Re: Regular Expressions - C# Discussion Boards

Bassam Abdul-Baki10-Sep-10 4:09

10-Sep-10 4:09

Luc Pattyn wrote:
1.
we have a regular expressions forum

I knew I should have checked all the forums. However, I am using C#. Smile | :)

Maybe someone will move this to the right forum.

Luc Pattyn wrote:
2.
you're worried about readability and yet you use regular expressions?

It's a simple numeric search. I could easily add a comment that I'm actually searching for 6-2-4, but only 2-4 is needed since the numbers begin with 6.

Luc Pattyn wrote:
3.
what do you want to happen with numbers having multiple two's and four's?
is 612423 two matches? a match and a fail?

As long as there's a 2 before a 4, it passes. The string 612345 was just an example. It could be 64444444444444422222222222123678901236789012345678903456789034567890 and it would still pass.

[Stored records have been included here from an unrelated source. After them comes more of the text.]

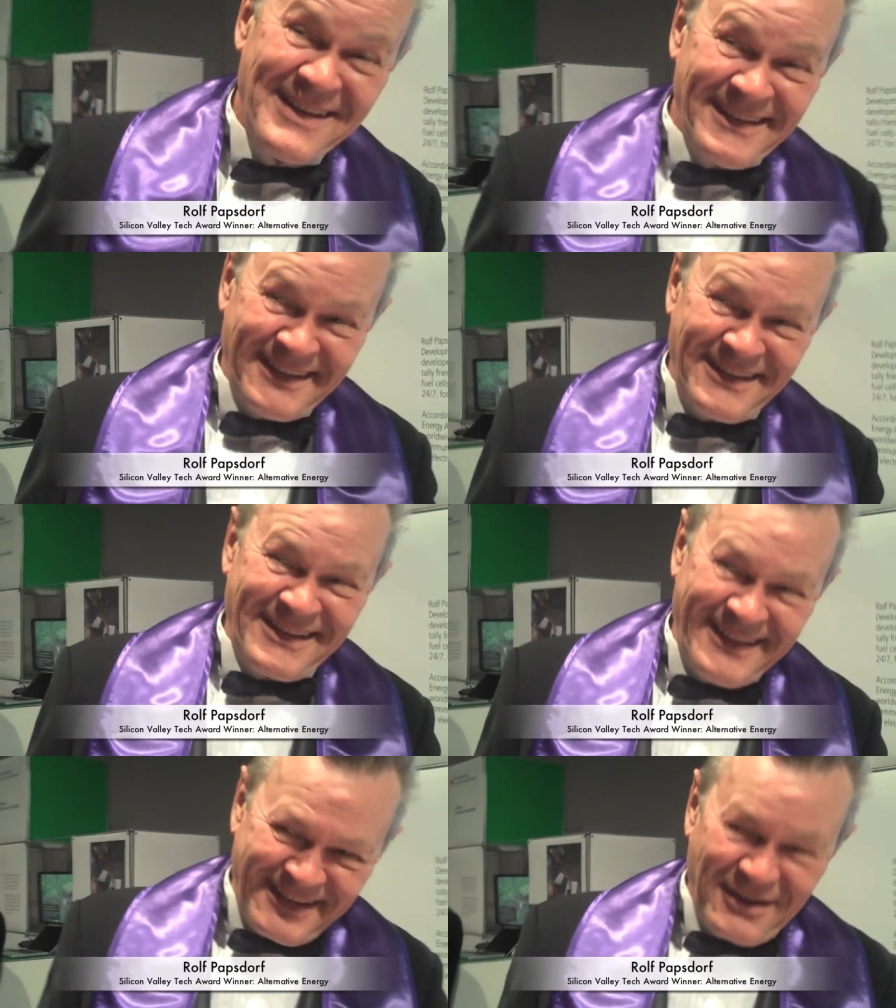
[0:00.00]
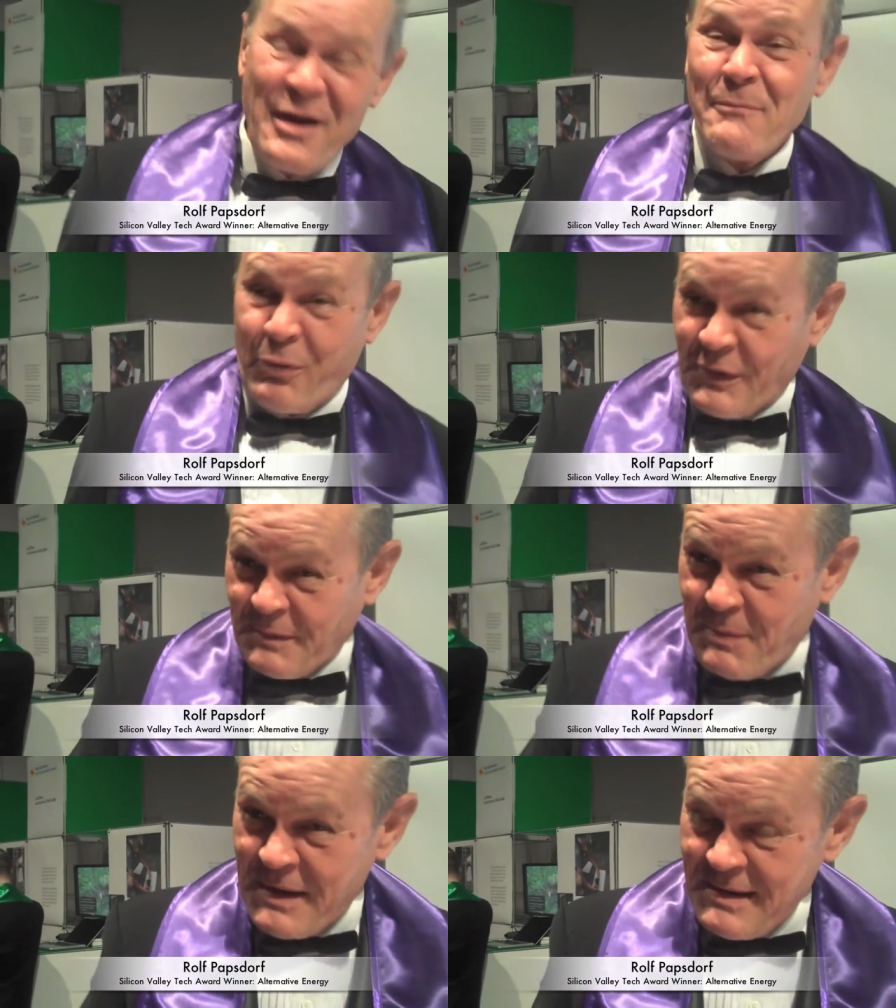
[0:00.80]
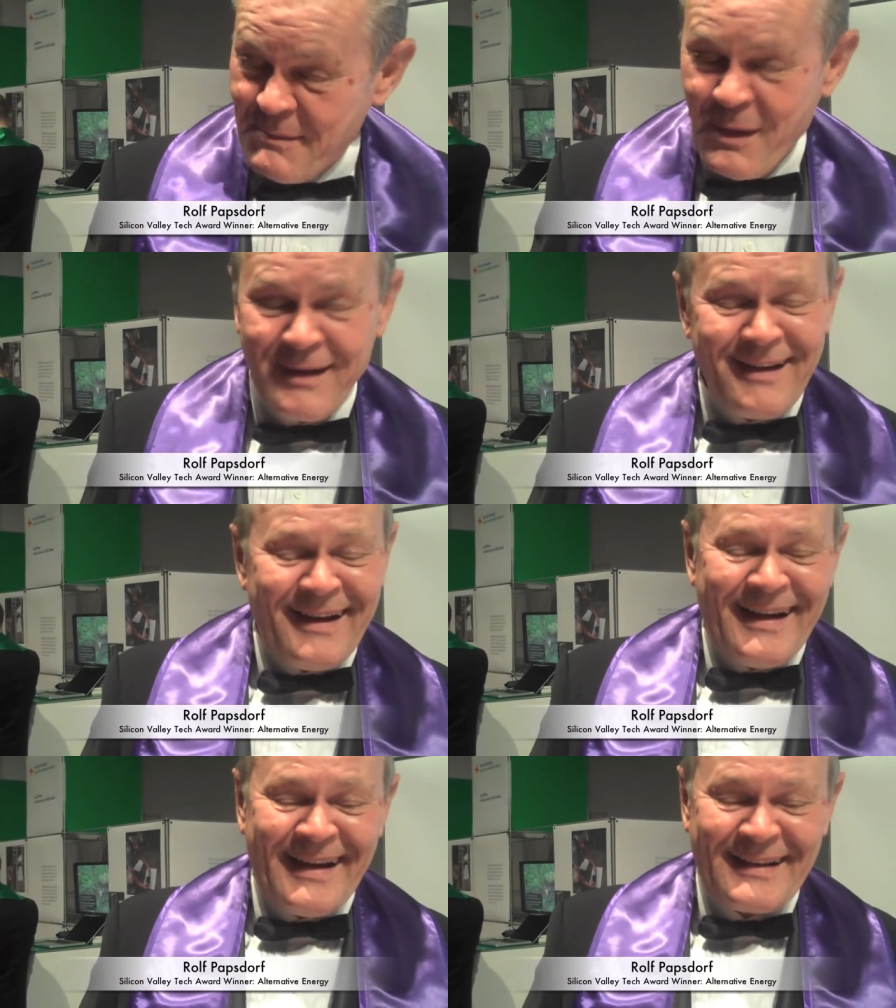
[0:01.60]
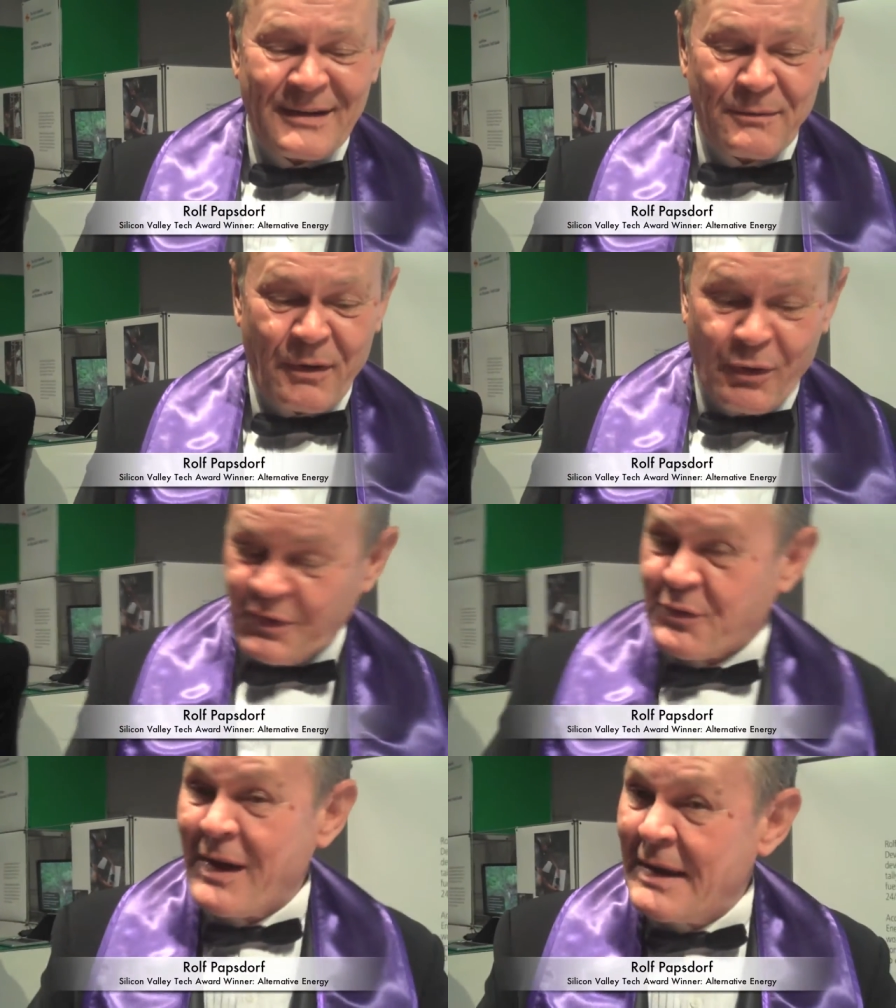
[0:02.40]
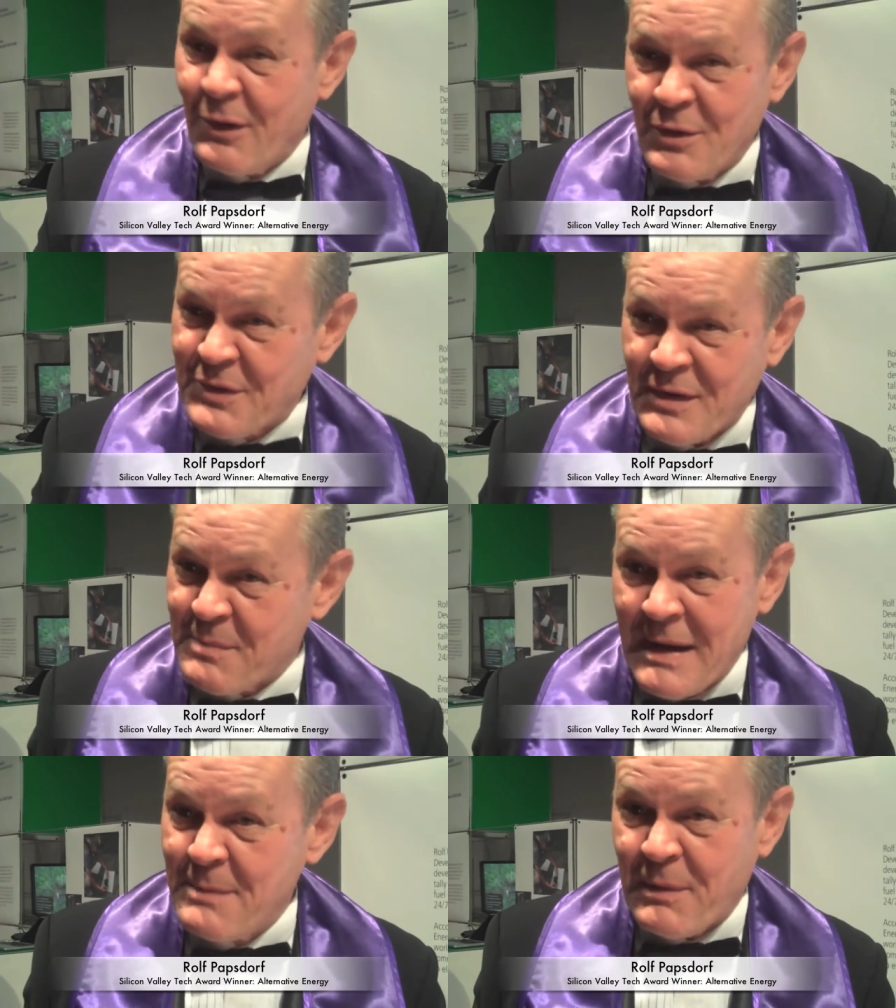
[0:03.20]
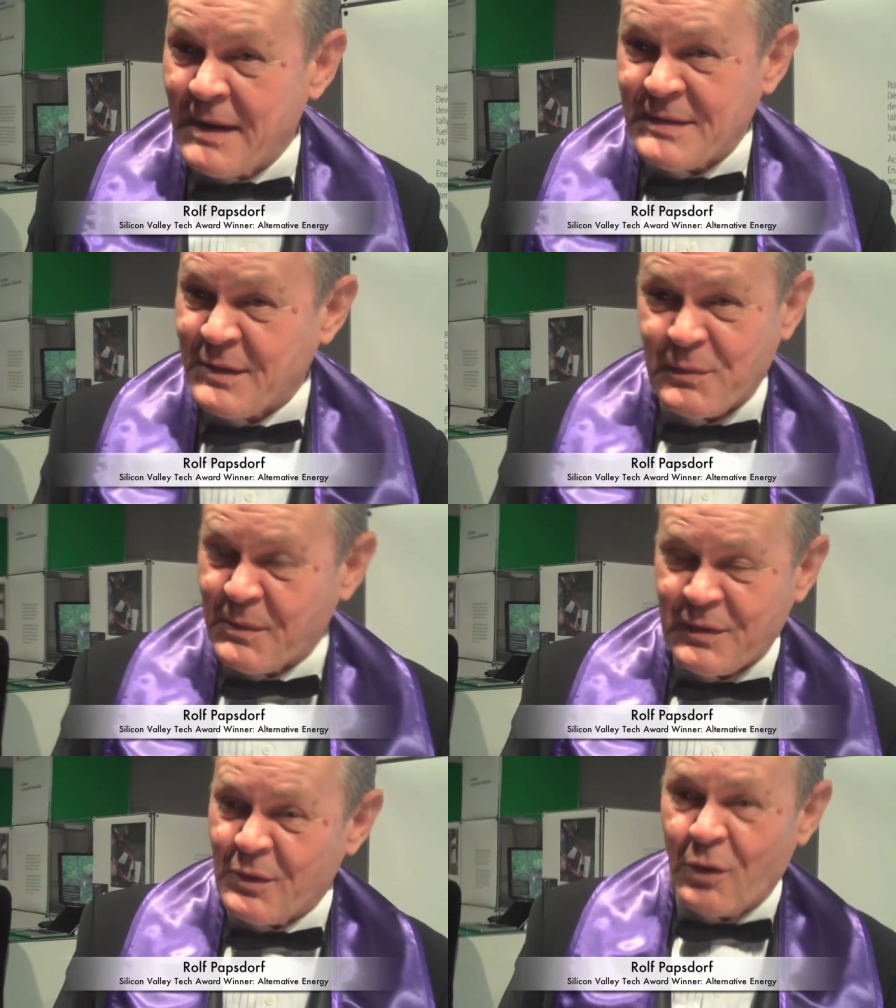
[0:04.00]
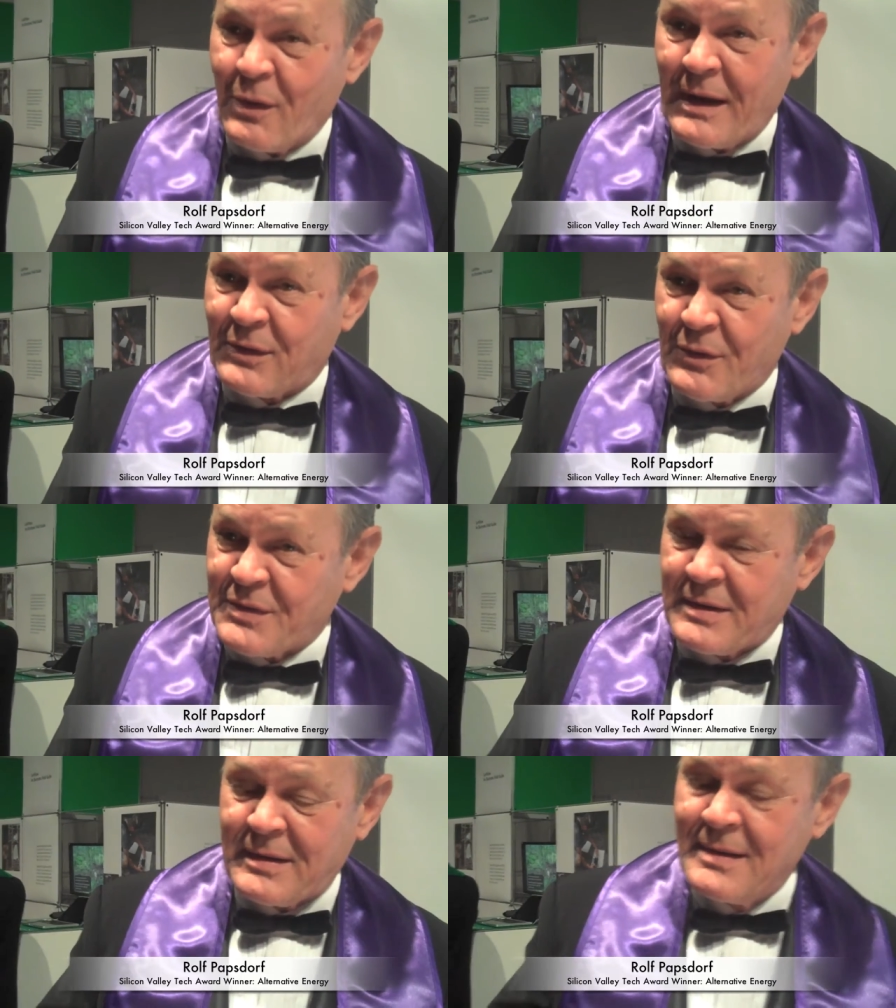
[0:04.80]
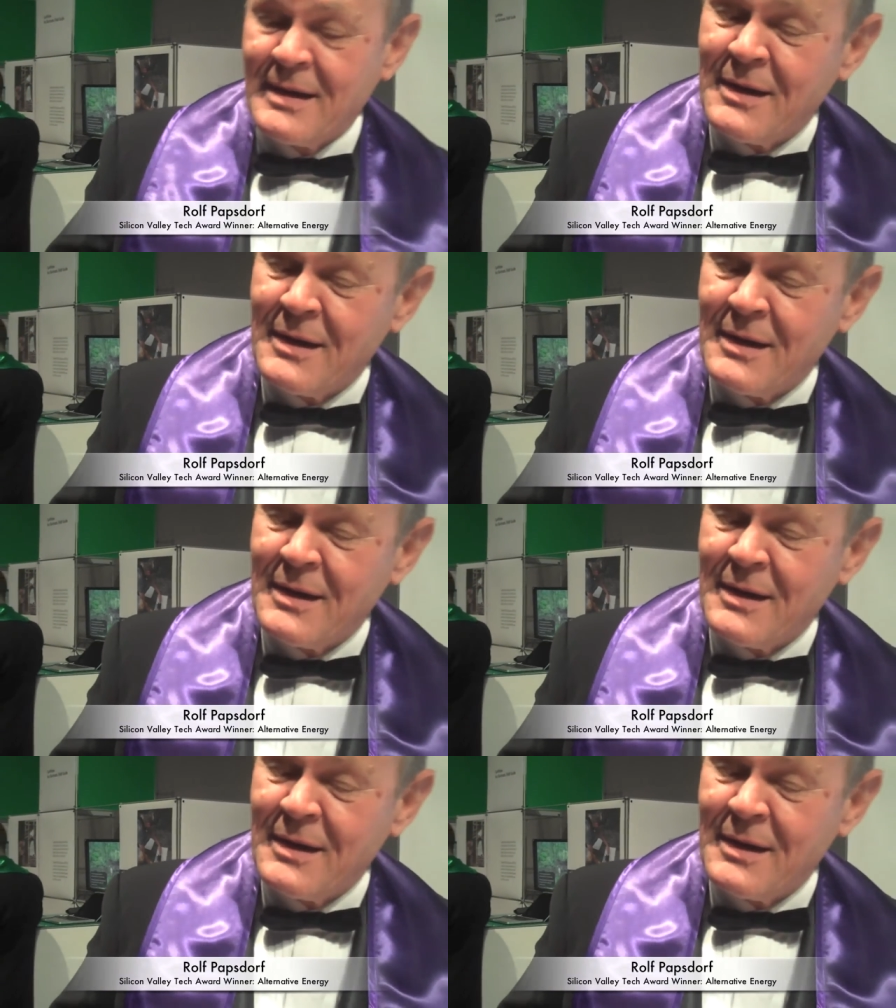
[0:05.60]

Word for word: his? Possibly. And Australia also has many places with no electricity.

PIEBALDconsult10-Sep-10 4:24

PIEBALDconsult

10-Sep-10 4:24

Bassam Abdul-Baki wrote:
as there's a 2 before a 4, it passes

Check for the 6

Compare String.IndexOf ( 2 ) < String.LastIndexOf ( 4 ) (Check for -1 too)

Done

Bassam Abdul-Baki10-Sep-10 4:26

10-Sep-10 4:26

Nice! I like this, but my example only had two numbers for simplicity. I actually have three numbers. Missed it by this much. Smile | :)

PIEBALDconsult10-Sep-10 4:37

PIEBALDconsult

10-Sep-10 4:37

Well, why didn't you say so?

http://msdn.microsoft.com/en-us/library/5xkyx09y.aspx[^]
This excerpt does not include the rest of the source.